Pendekatan dalam proyek normalisasi tidak hanya sebatas pengerukan dan pelebaran, tetapi juga mengembalikan bentuk sungai ke kondisi alaminya. Hal ini terbukti efektif di beberapa kawasan seperti Juanda dan Air Putih, di mana genangan air kini tidak bertahan lama setelah dilakukan normalisasi.
“Kalau seandainya itu bisa dibersihkan, bentuk sungai dikembalikan ke bentuk alamnya, air gak terlalu lama menggenang. Seperti di Juanda, Air Putih, dan lainnya,” tambah Nanda.
Menurutnya, hambatan saat ini lebih pada persoalan sosial seperti relokasi warga. Ini menjadi tanggung jawab Pemkot Samarinda sebagai bagian dari pembagian tugas yang sudah disepakati sejak awal.
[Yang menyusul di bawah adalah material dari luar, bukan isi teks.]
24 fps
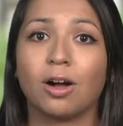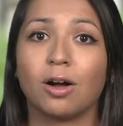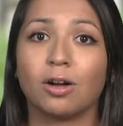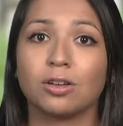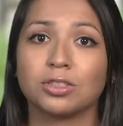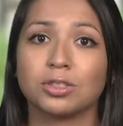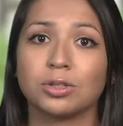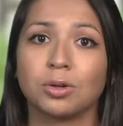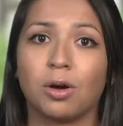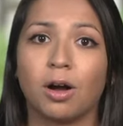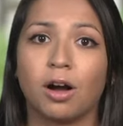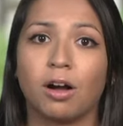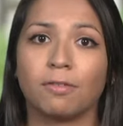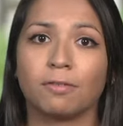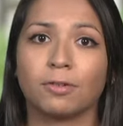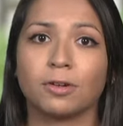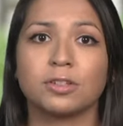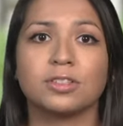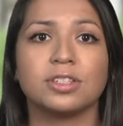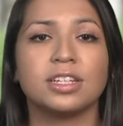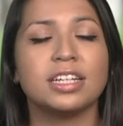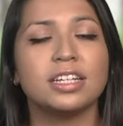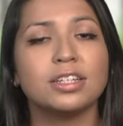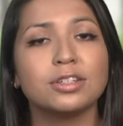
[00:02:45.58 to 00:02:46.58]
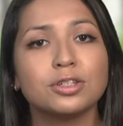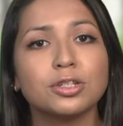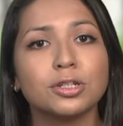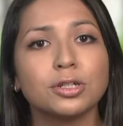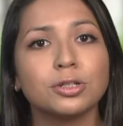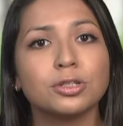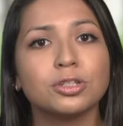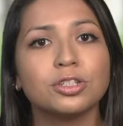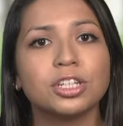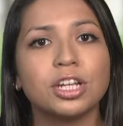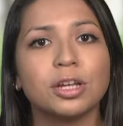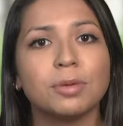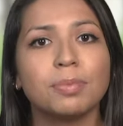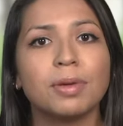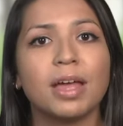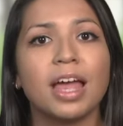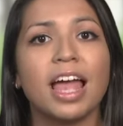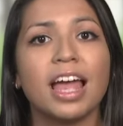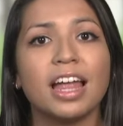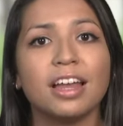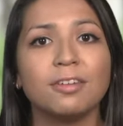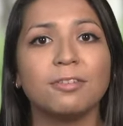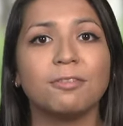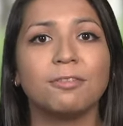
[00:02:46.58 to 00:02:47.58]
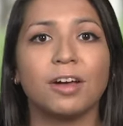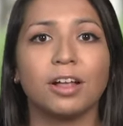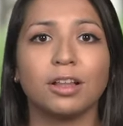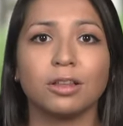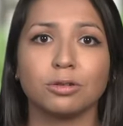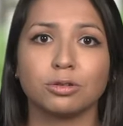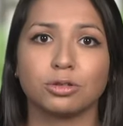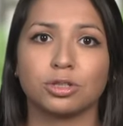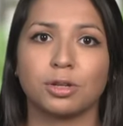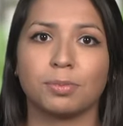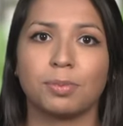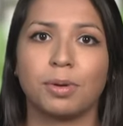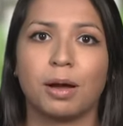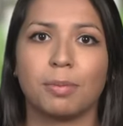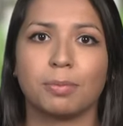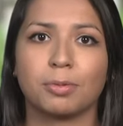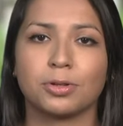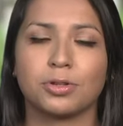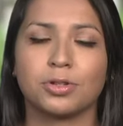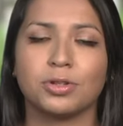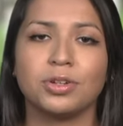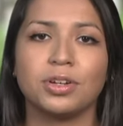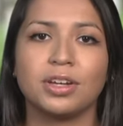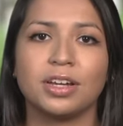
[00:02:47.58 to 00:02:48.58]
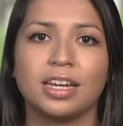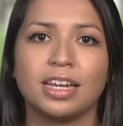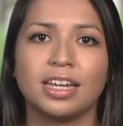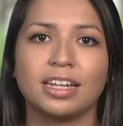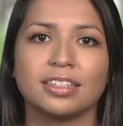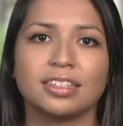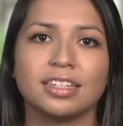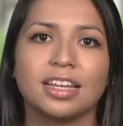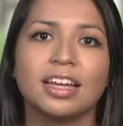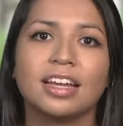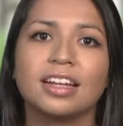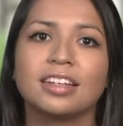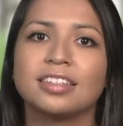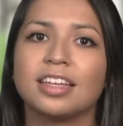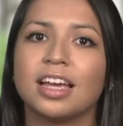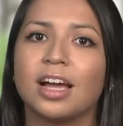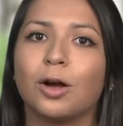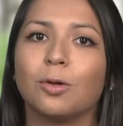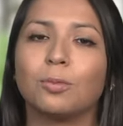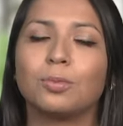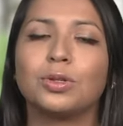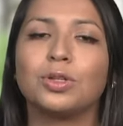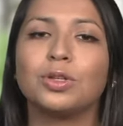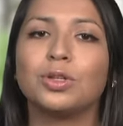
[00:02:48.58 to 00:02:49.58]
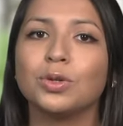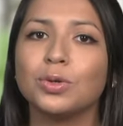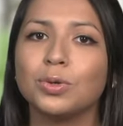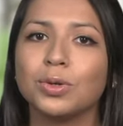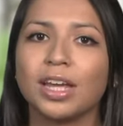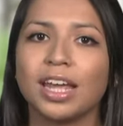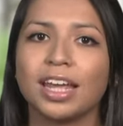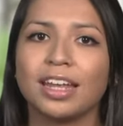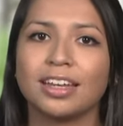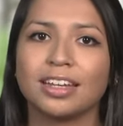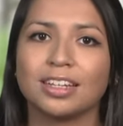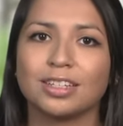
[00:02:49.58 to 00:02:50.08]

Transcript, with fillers: also offers internship and fellowship opportunities to help you gain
“Masalah sosial ini kita harapkan bisa diatasi oleh pemkot, karena dari awal itu memang pembagian tugasnya begitu. Kami normalisasi, Pemkot urus sosialnya,” ungkapnya.
Sebagai contoh, pada proyek normalisasi sebelumnya di kawasan RT 41, 42, dan 43 Kelurahan Pelita, sebanyak 42 rumah telah dibongkar setelah proses ganti rugi yang dilakukan berdasarkan penilaian Kantor Jasa Penilai Publik (KJPP). Besaran ganti rugi mencapai hingga Rp200 juta per rumah.
Kondisi ini menjadi semakin urgent mengingat banjir besar kembali melanda Samarinda sejak 12 Mei 2025. Di Kelurahan Tani Aman, air mencapai ketinggian 1,5 meter, merendam ratusan rumah dan memaksa evakuasi massal warga.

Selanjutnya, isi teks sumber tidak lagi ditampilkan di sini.